▶ [AIM OF THE EXERCISE]:
Write out every entry, unchanged. Skip any picture.

(Stored data)

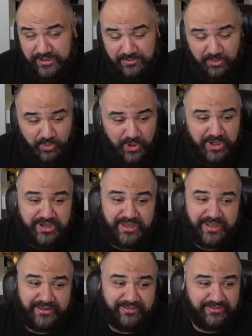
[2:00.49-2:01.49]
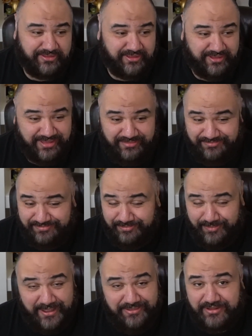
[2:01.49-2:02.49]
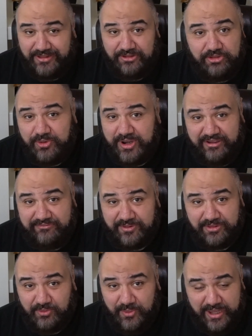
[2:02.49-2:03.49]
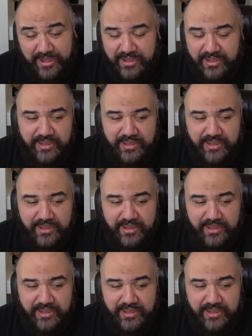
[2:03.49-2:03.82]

Number one, it's basically and a half months away.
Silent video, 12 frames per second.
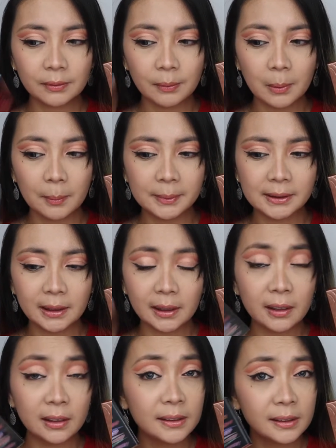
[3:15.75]
if I'm not mistaken. I
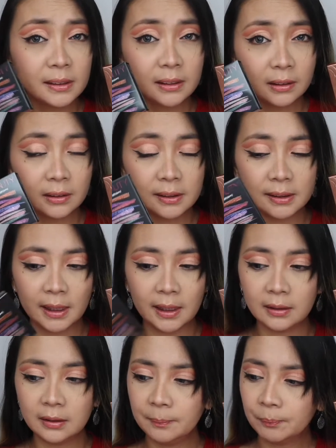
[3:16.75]
think this is still a
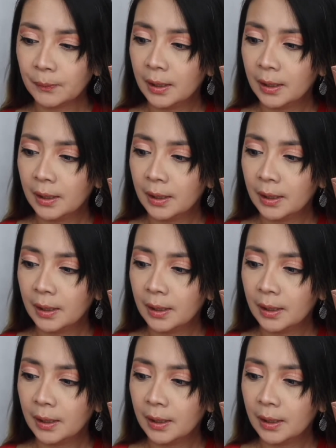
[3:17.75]
sale.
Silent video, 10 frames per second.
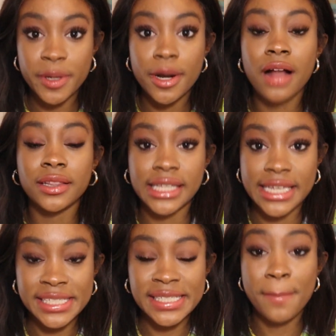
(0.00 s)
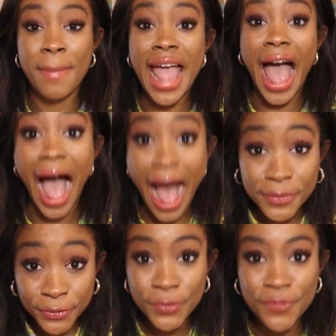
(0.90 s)
but not least, my
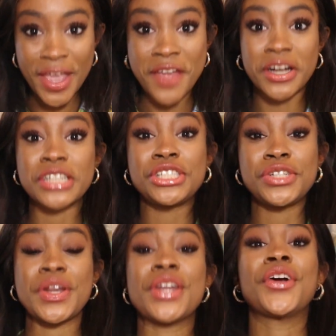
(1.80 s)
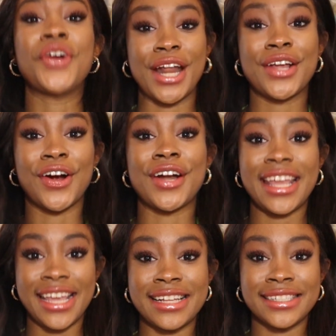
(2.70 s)
absolute favorite student credit
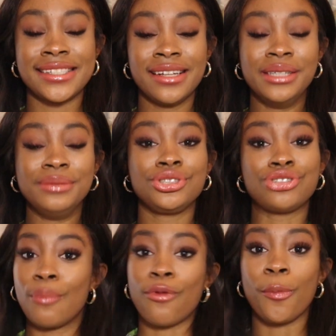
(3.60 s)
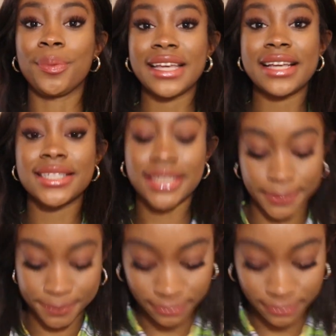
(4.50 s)
card is, drumroll please,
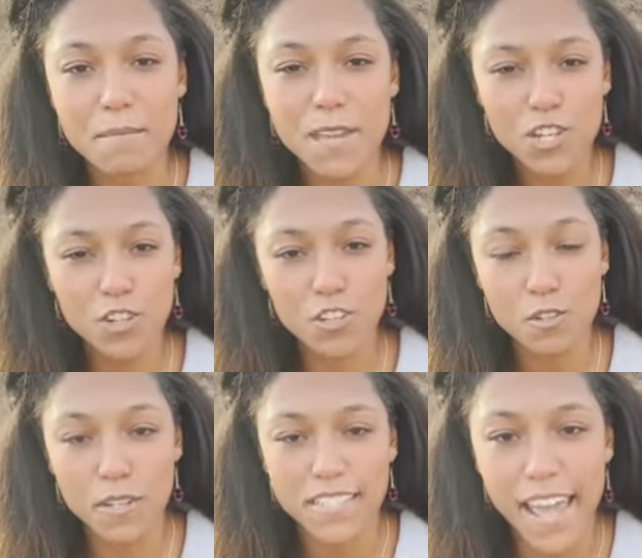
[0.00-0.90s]
make sure
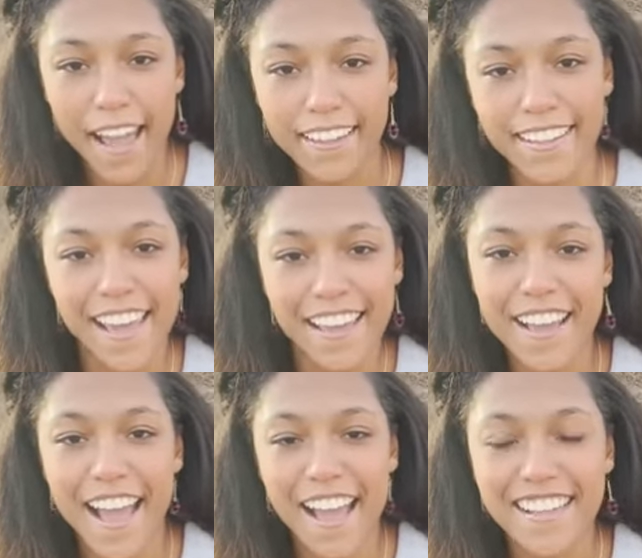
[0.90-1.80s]
you attack it head
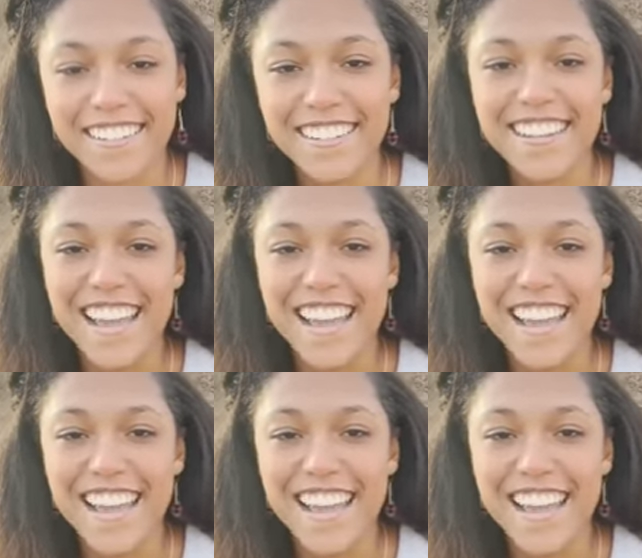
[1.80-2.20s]
on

▶ [SOLUTION FOR THIS EXERCISE]:
[2:00.49-2:01.49]
[2:01.49-2:02.49]
[2:02.49-2:03.49]
[2:03.49-2:03.82]

Number one, it's basically and a half months away.
Silent video, 12 frames per second.
[3:15.75]
if I'm not mistaken. I
[3:16.75]
think this is still a
[3:17.75]
sale.
Silent video, 10 frames per second.
(0.00 s)
(0.90 s)
but not least, my
(1.80 s)
(2.70 s)
absolute favorite student credit
(3.60 s)
(4.50 s)
card is, drumroll please,
[0.00-0.90s]
make sure
[0.90-1.80s]
you attack it head
[1.80-2.20s]
on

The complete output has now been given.